§ **TASK DIRECTIONS**
Transcribe the data exactly. Pictures stay out.
== Segment start ==
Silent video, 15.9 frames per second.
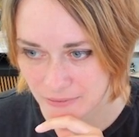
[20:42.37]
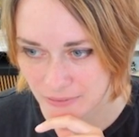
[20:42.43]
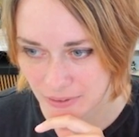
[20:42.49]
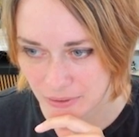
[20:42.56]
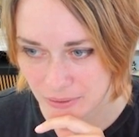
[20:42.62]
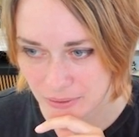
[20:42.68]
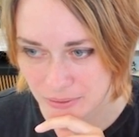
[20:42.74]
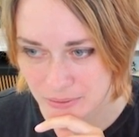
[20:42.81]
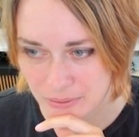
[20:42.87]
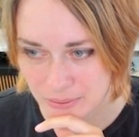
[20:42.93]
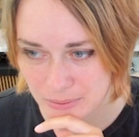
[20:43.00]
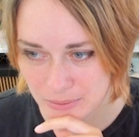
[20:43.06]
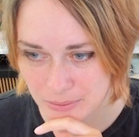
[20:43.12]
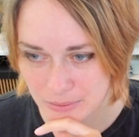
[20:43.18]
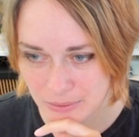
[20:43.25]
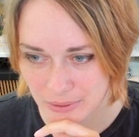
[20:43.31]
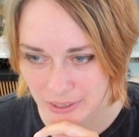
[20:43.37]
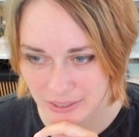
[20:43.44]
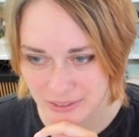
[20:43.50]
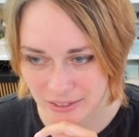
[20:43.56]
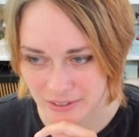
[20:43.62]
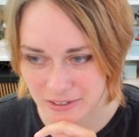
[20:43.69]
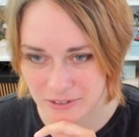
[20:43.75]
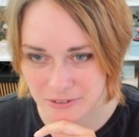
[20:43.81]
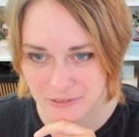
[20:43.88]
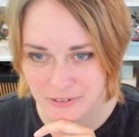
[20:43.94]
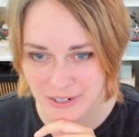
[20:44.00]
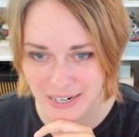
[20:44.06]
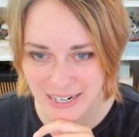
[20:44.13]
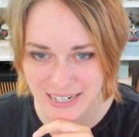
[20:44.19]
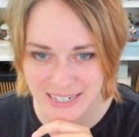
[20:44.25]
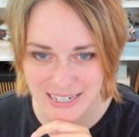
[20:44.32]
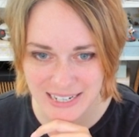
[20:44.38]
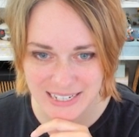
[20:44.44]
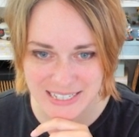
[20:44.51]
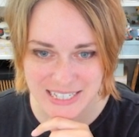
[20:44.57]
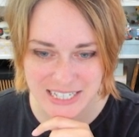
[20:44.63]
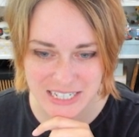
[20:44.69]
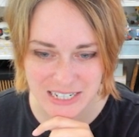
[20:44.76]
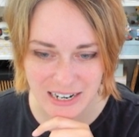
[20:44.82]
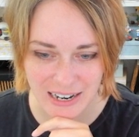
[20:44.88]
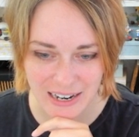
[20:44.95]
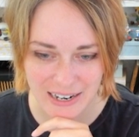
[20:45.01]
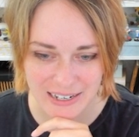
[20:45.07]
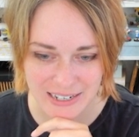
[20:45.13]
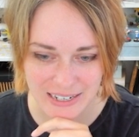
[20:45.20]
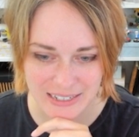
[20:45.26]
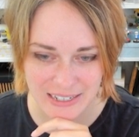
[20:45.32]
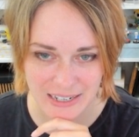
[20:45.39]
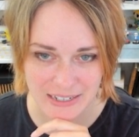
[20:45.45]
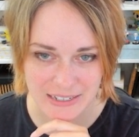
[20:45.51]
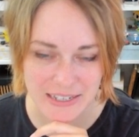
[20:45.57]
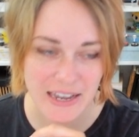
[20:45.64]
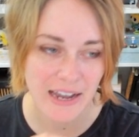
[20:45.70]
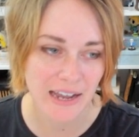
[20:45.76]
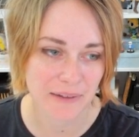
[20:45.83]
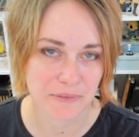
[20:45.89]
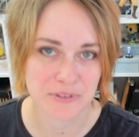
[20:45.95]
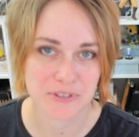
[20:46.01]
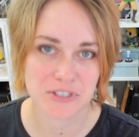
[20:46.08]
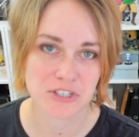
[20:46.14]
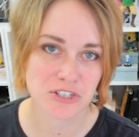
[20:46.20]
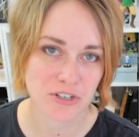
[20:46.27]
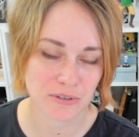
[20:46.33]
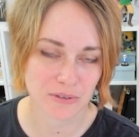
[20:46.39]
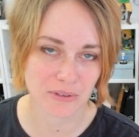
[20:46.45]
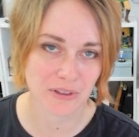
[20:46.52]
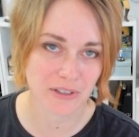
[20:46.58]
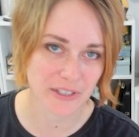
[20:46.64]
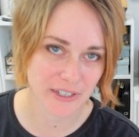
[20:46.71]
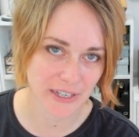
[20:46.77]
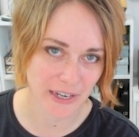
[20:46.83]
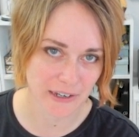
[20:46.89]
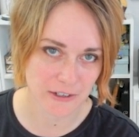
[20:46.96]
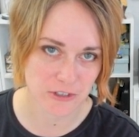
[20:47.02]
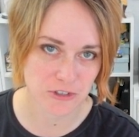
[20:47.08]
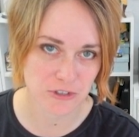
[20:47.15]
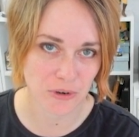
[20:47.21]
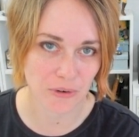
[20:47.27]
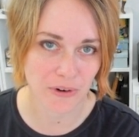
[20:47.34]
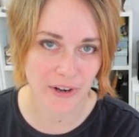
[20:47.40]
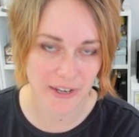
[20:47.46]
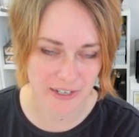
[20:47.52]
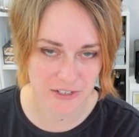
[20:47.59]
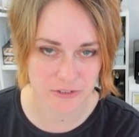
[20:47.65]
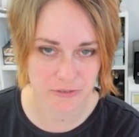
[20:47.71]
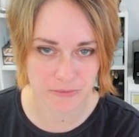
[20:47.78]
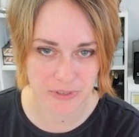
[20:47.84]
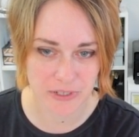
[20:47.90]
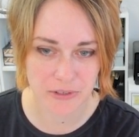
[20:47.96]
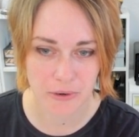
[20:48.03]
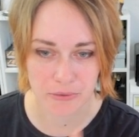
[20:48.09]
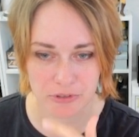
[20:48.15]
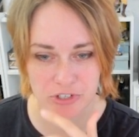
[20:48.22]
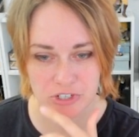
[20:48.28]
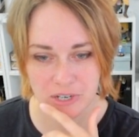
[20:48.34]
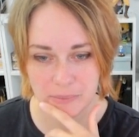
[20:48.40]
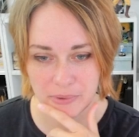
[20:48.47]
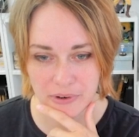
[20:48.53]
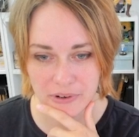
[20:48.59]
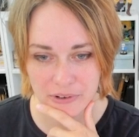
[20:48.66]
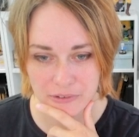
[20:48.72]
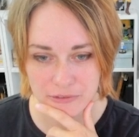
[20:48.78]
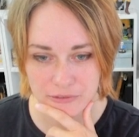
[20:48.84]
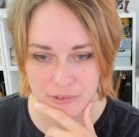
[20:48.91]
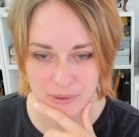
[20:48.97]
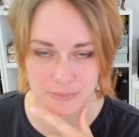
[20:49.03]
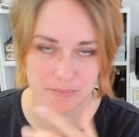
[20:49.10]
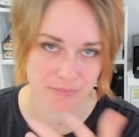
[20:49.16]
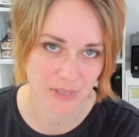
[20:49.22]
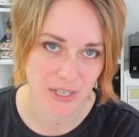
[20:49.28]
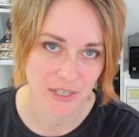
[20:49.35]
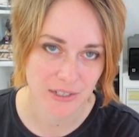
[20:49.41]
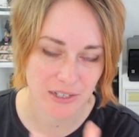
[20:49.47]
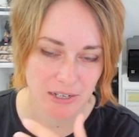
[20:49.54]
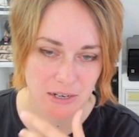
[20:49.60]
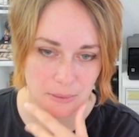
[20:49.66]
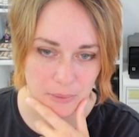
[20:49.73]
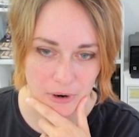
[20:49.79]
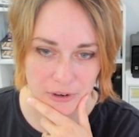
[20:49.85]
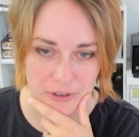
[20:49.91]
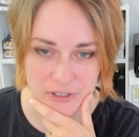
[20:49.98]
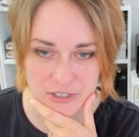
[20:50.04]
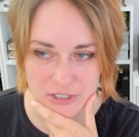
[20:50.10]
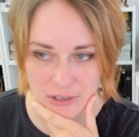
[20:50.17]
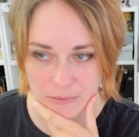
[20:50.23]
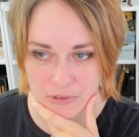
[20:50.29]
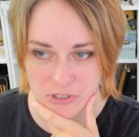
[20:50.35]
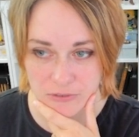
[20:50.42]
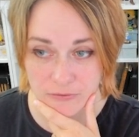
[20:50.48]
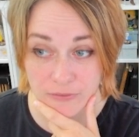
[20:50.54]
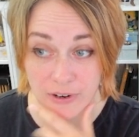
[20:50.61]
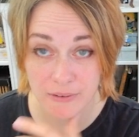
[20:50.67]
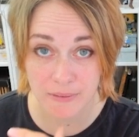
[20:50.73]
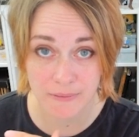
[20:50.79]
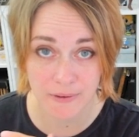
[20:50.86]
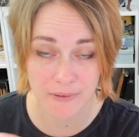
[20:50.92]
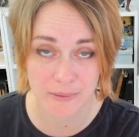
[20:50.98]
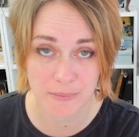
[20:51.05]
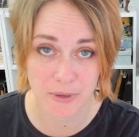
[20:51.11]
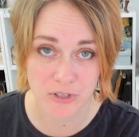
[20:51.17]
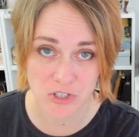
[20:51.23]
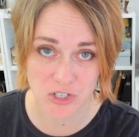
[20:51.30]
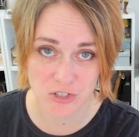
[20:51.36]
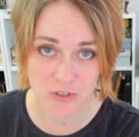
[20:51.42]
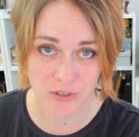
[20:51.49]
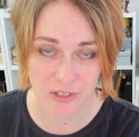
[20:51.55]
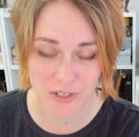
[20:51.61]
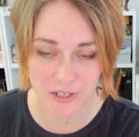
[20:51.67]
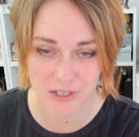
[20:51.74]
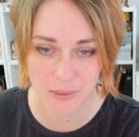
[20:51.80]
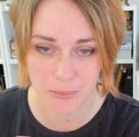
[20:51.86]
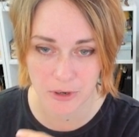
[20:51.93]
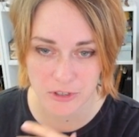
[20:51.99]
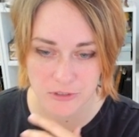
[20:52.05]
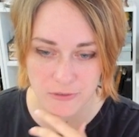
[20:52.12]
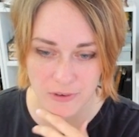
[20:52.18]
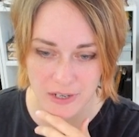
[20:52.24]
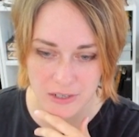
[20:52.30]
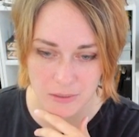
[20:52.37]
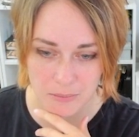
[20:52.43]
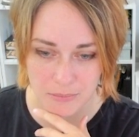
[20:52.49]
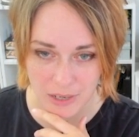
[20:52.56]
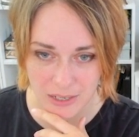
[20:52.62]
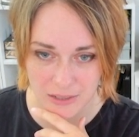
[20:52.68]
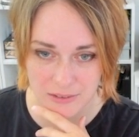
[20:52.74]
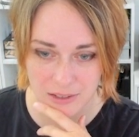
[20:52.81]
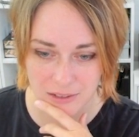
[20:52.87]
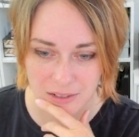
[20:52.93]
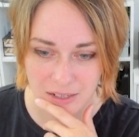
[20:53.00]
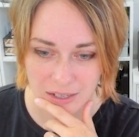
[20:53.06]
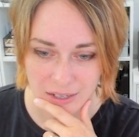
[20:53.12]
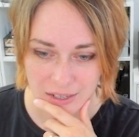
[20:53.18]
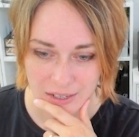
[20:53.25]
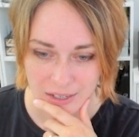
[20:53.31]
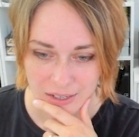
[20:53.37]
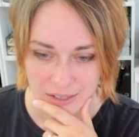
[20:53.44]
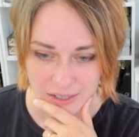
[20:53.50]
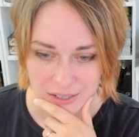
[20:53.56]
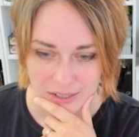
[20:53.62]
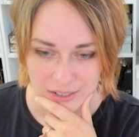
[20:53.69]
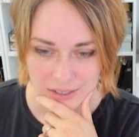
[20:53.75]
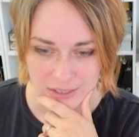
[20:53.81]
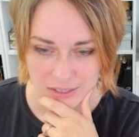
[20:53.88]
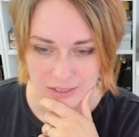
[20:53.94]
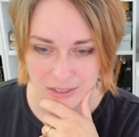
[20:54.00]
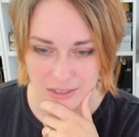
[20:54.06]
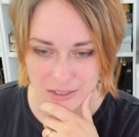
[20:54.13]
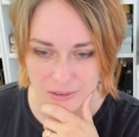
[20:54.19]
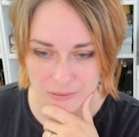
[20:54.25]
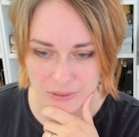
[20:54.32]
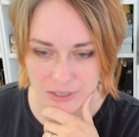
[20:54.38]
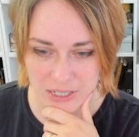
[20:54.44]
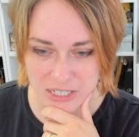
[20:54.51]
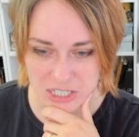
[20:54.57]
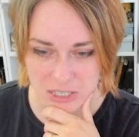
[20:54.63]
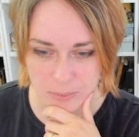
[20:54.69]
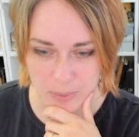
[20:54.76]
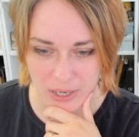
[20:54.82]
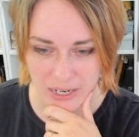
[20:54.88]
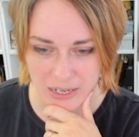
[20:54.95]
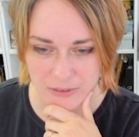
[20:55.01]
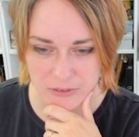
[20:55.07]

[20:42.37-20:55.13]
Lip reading: Oh, the gradient sky again. Yeah, I was totally a Sora x Rico shipper from Kingdom Hearts. I was very, very much into the Kingdom Hearts fandom back then. Reached the pain of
== Segment end ==
§ **EXERCISE ANSWER**
Silent video, 15.9 frames per second.
[20:42.37]
[20:42.43]
[20:42.49]
[20:42.56]
[20:42.62]
[20:42.68]
[20:42.74]
[20:42.81]
[20:42.87]
[20:42.93]
[20:43.00]
[20:43.06]
[20:43.12]
[20:43.18]
[20:43.25]
[20:43.31]
[20:43.37]
[20:43.44]
[20:43.50]
[20:43.56]
[20:43.62]
[20:43.69]
[20:43.75]
[20:43.81]
[20:43.88]
[20:43.94]
[20:44.00]
[20:44.06]
[20:44.13]
[20:44.19]
[20:44.25]
[20:44.32]
[20:44.38]
[20:44.44]
[20:44.51]
[20:44.57]
[20:44.63]
[20:44.69]
[20:44.76]
[20:44.82]
[20:44.88]
[20:44.95]
[20:45.01]
[20:45.07]
[20:45.13]
[20:45.20]
[20:45.26]
[20:45.32]
[20:45.39]
[20:45.45]
[20:45.51]
[20:45.57]
[20:45.64]
[20:45.70]
[20:45.76]
[20:45.83]
[20:45.89]
[20:45.95]
[20:46.01]
[20:46.08]
[20:46.14]
[20:46.20]
[20:46.27]
[20:46.33]
[20:46.39]
[20:46.45]
[20:46.52]
[20:46.58]
[20:46.64]
[20:46.71]
[20:46.77]
[20:46.83]
[20:46.89]
[20:46.96]
[20:47.02]
[20:47.08]
[20:47.15]
[20:47.21]
[20:47.27]
[20:47.34]
[20:47.40]
[20:47.46]
[20:47.52]
[20:47.59]
[20:47.65]
[20:47.71]
[20:47.78]
[20:47.84]
[20:47.90]
[20:47.96]
[20:48.03]
[20:48.09]
[20:48.15]
[20:48.22]
[20:48.28]
[20:48.34]
[20:48.40]
[20:48.47]
[20:48.53]
[20:48.59]
[20:48.66]
[20:48.72]
[20:48.78]
[20:48.84]
[20:48.91]
[20:48.97]
[20:49.03]
[20:49.10]
[20:49.16]
[20:49.22]
[20:49.28]
[20:49.35]
[20:49.41]
[20:49.47]
[20:49.54]
[20:49.60]
[20:49.66]
[20:49.73]
[20:49.79]
[20:49.85]
[20:49.91]
[20:49.98]
[20:50.04]
[20:50.10]
[20:50.17]
[20:50.23]
[20:50.29]
[20:50.35]
[20:50.42]
[20:50.48]
[20:50.54]
[20:50.61]
[20:50.67]
[20:50.73]
[20:50.79]
[20:50.86]
[20:50.92]
[20:50.98]
[20:51.05]
[20:51.11]
[20:51.17]
[20:51.23]
[20:51.30]
[20:51.36]
[20:51.42]
[20:51.49]
[20:51.55]
[20:51.61]
[20:51.67]
[20:51.74]
[20:51.80]
[20:51.86]
[20:51.93]
[20:51.99]
[20:52.05]
[20:52.12]
[20:52.18]
[20:52.24]
[20:52.30]
[20:52.37]
[20:52.43]
[20:52.49]
[20:52.56]
[20:52.62]
[20:52.68]
[20:52.74]
[20:52.81]
[20:52.87]
[20:52.93]
[20:53.00]
[20:53.06]
[20:53.12]
[20:53.18]
[20:53.25]
[20:53.31]
[20:53.37]
[20:53.44]
[20:53.50]
[20:53.56]
[20:53.62]
[20:53.69]
[20:53.75]
[20:53.81]
[20:53.88]
[20:53.94]
[20:54.00]
[20:54.06]
[20:54.13]
[20:54.19]
[20:54.25]
[20:54.32]
[20:54.38]
[20:54.44]
[20:54.51]
[20:54.57]
[20:54.63]
[20:54.69]
[20:54.76]
[20:54.82]
[20:54.88]
[20:54.95]
[20:55.01]
[20:55.07]

[20:42.37-20:55.13]
Lip reading: Oh, the gradient sky again. Yeah, I was totally a Sora x Rico shipper from Kingdom Hearts. I was very, very much into the Kingdom Hearts fandom back then. Reached the pain of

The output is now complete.